As a writer, formerly of computer programs, I know how important it is to be precise with punctuation. When people read books, they may appreciate the surprise of non-traditional notation and can usually decipher the amusing meanings of non-normal text. But computers are the ultimate traditionalists—the ultimate pedants. Any C-code program which deviates from the forms defined by Kernighan and Plauger will get a compiler rejection, just as any fiction writer will get a rejection from harried human acquisitions editors who detect deviations from Strunk and White. ...Except that the compiler will send a message—possibly an obscure one—whereas most editors will probably send nothing unless paid to do so.
Worse, however, is that as long as the code meets syntax standards, the pedantic machine may chug away doing things the programmer did not intend. People, however, recognize blather, and they just laugh or stop reading or hire a lawyer.
Now that computer languages can be spoken, the practice of using the same sound (waka) for both < and > is a big computer No-No. To reduce confusion when speaking a line of code to someone else—especially to a pedantic computer or robot, I prefer "wika" for "<" and "waka" for ">". They correspond to the vowels in "min" (less than) and "max" (greater than). Since "bracket" is also confusing when using the same sound for the two characters [ and ], I use "bricket" for "[" and "bracket" for "]".

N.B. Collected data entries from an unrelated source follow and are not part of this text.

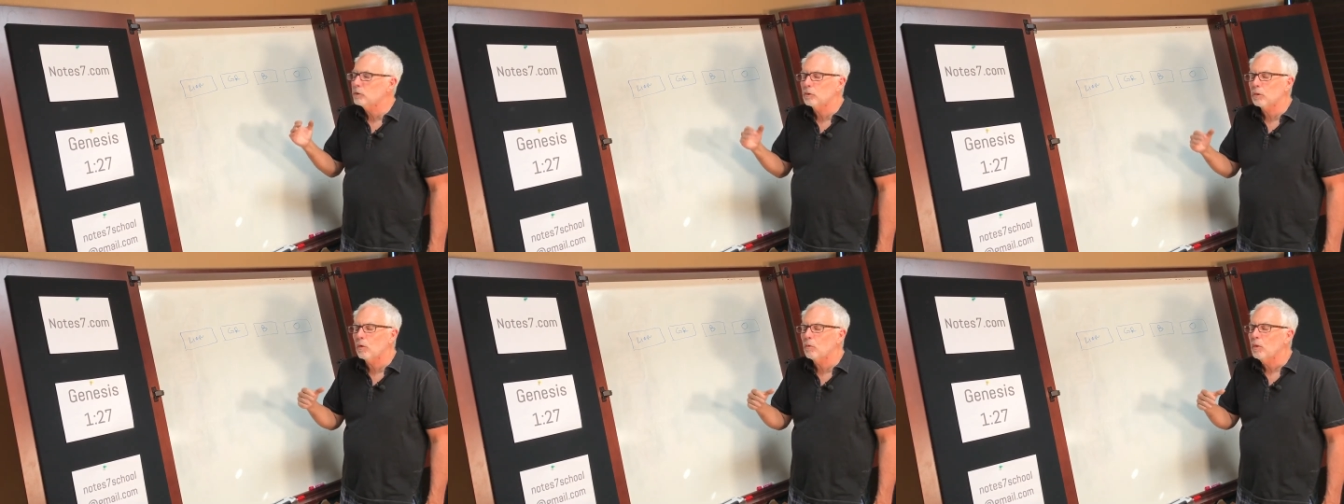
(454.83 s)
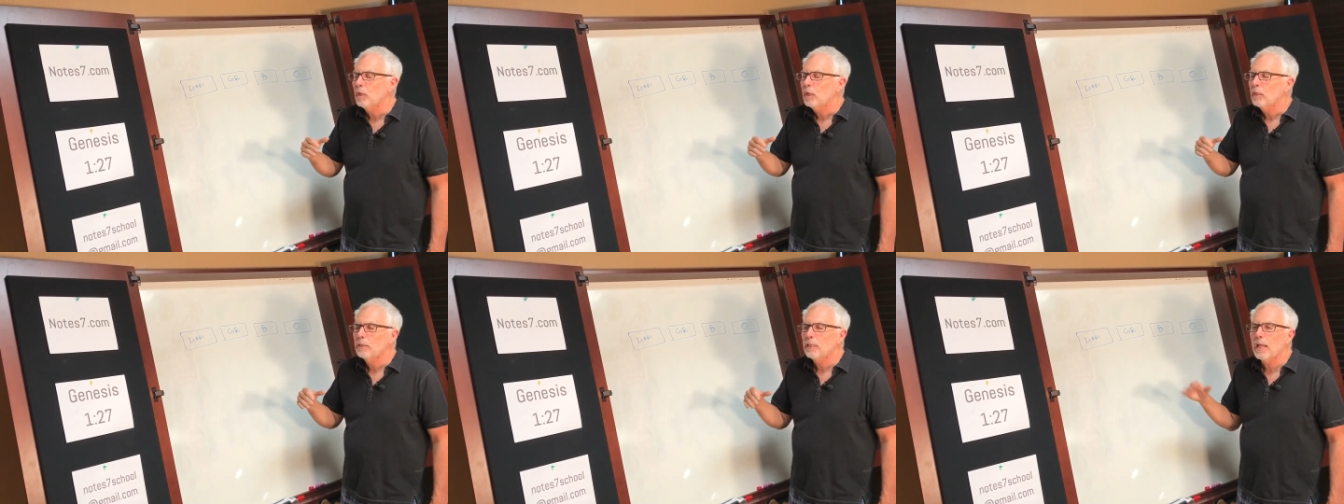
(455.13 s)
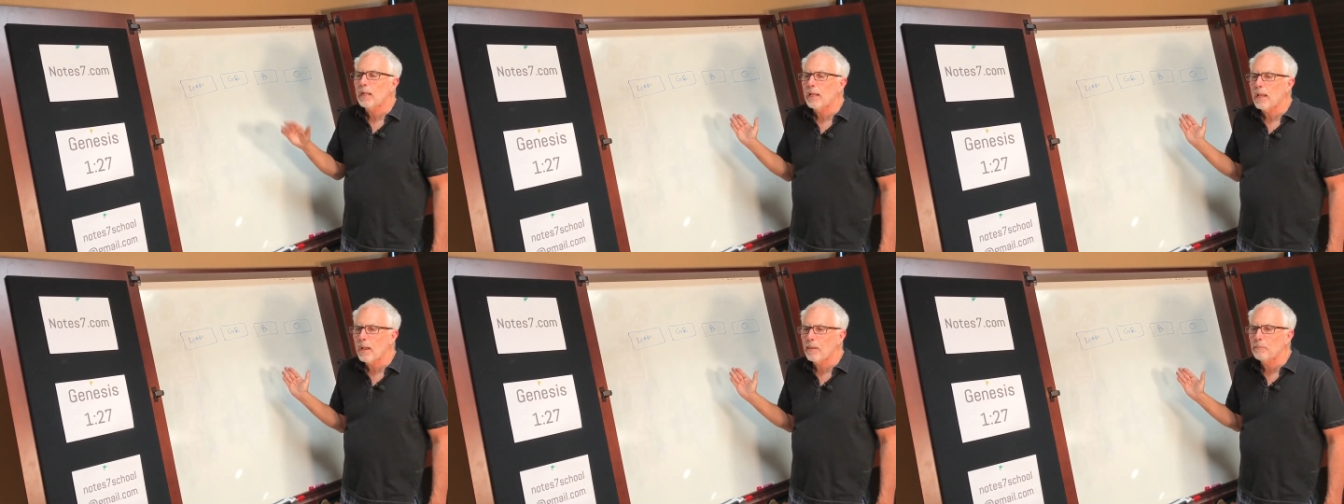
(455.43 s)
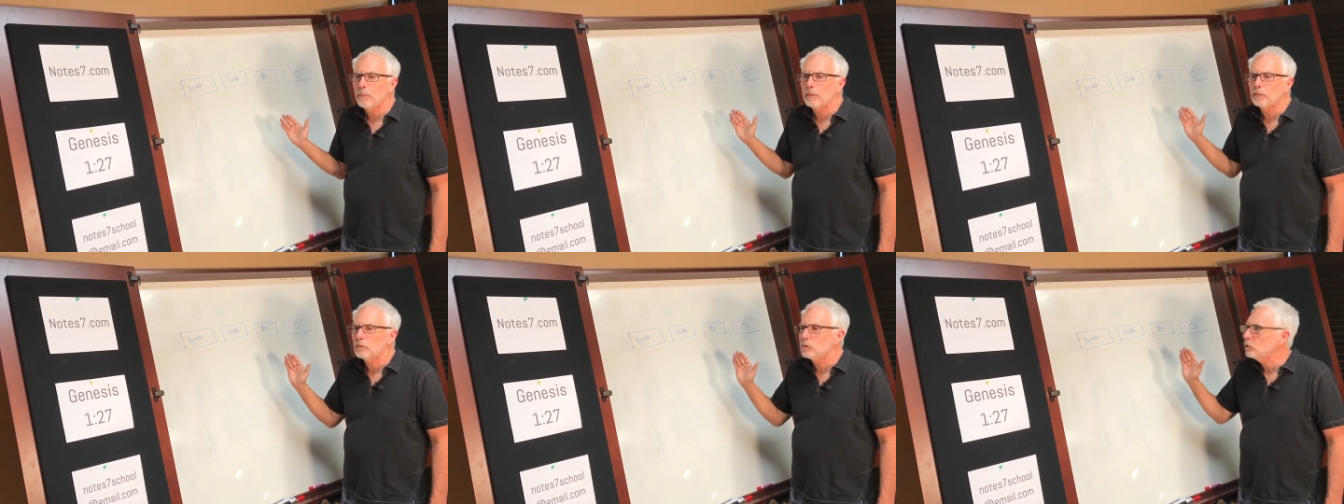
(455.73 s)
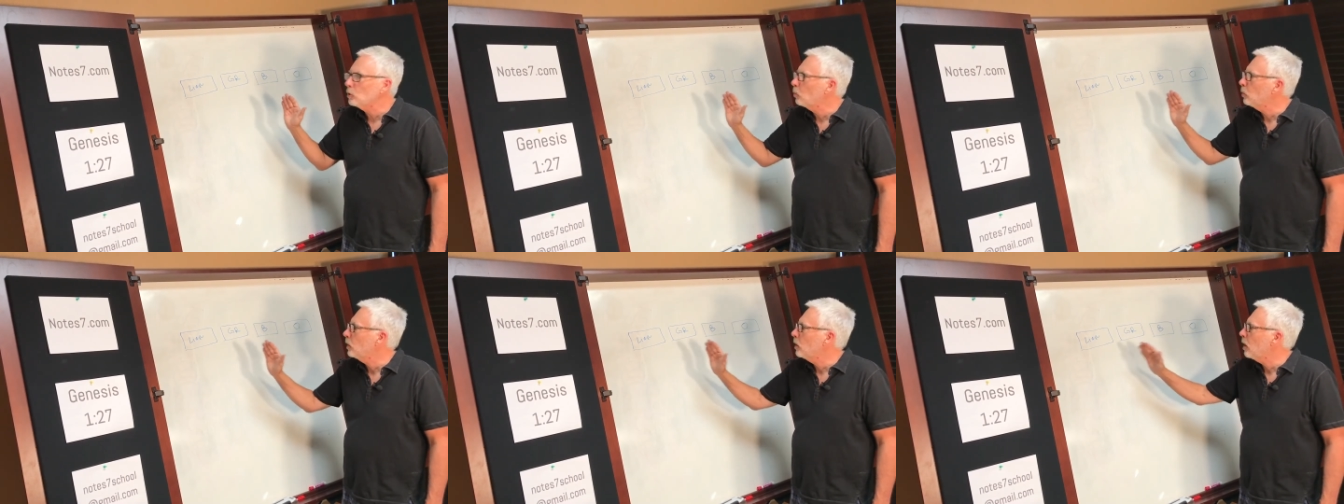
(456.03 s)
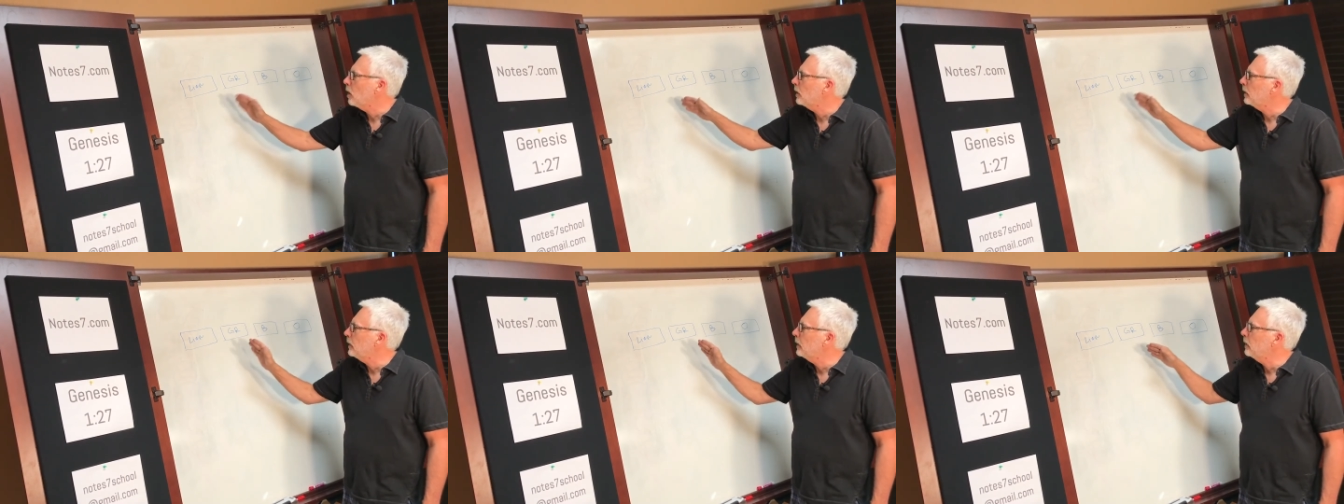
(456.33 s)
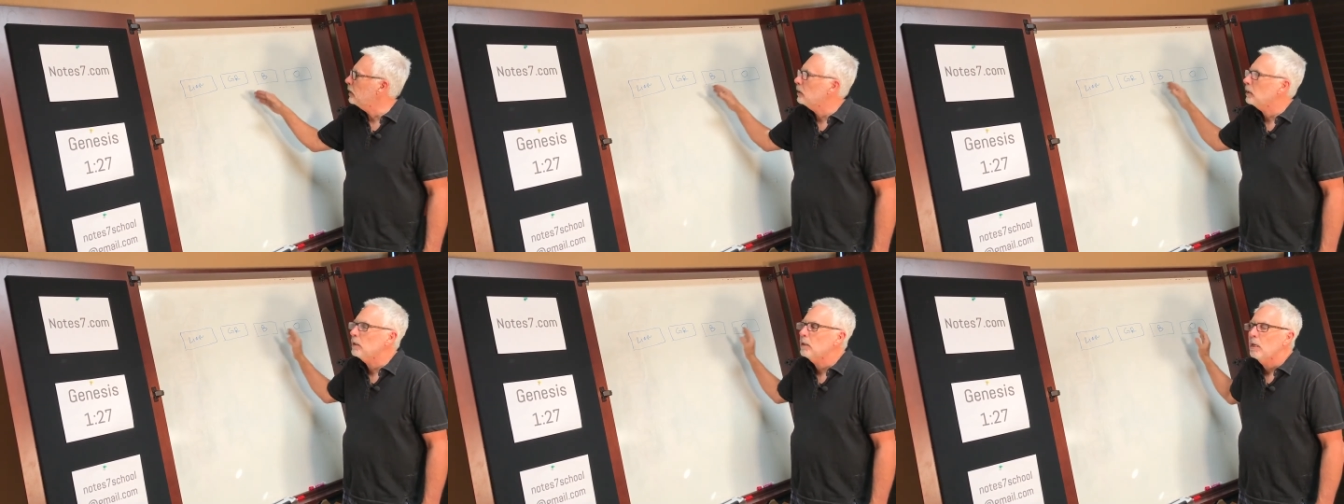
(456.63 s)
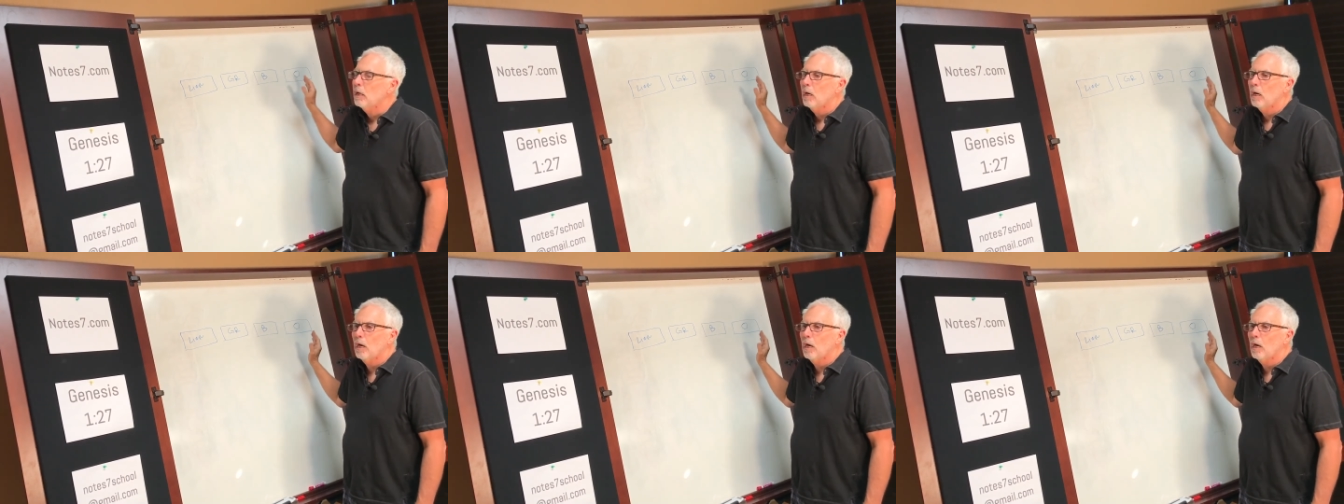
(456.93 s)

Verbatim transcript: So that happens. So we're not any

This wika-waka punctuation business started with a nerdy poem forwarded to me by a friend who took it from a Cathy Snider post at colorado.edu. Being a nerd myself, I like it too:
< > ! *
< > ! * ' ' #
^ " ` $ $ -
! * = @ $ _
% * < > ~ #4
& [ ] . . /
| { , , SYSTEM HALTED
That poem is best appreciated by humans when reading it aloud. Using my preferred pronunciations, it goes like this:
Wika waka bang splat tick tick hash,
Caret quote back-tick dollar dollar dash,
Bang splat equal at dollar under-score,
Percent splat wika waka tilde number four,
Ampersand bricket bracket dot dot slash,
Vertical-bar curly-bricket comma comma CRASH!
Even that does not capture the spirit of the poem like a machine would. These days, as much as machines might want to take credit for inventing phonetic punctuation, that honor must go to Victor Borge. For any people and machines old enough to do so, I recommend imagining him reciting it uncorrupted by the English pronunciations. (Borge pronounced “dot” differently, for instance.) For any characters you don’t recognize, just invent sounds yourself; that’s what Victor did. For those not old or well educated enough, please take a break and search the Internet for videos of the late lamented Mr. Borge.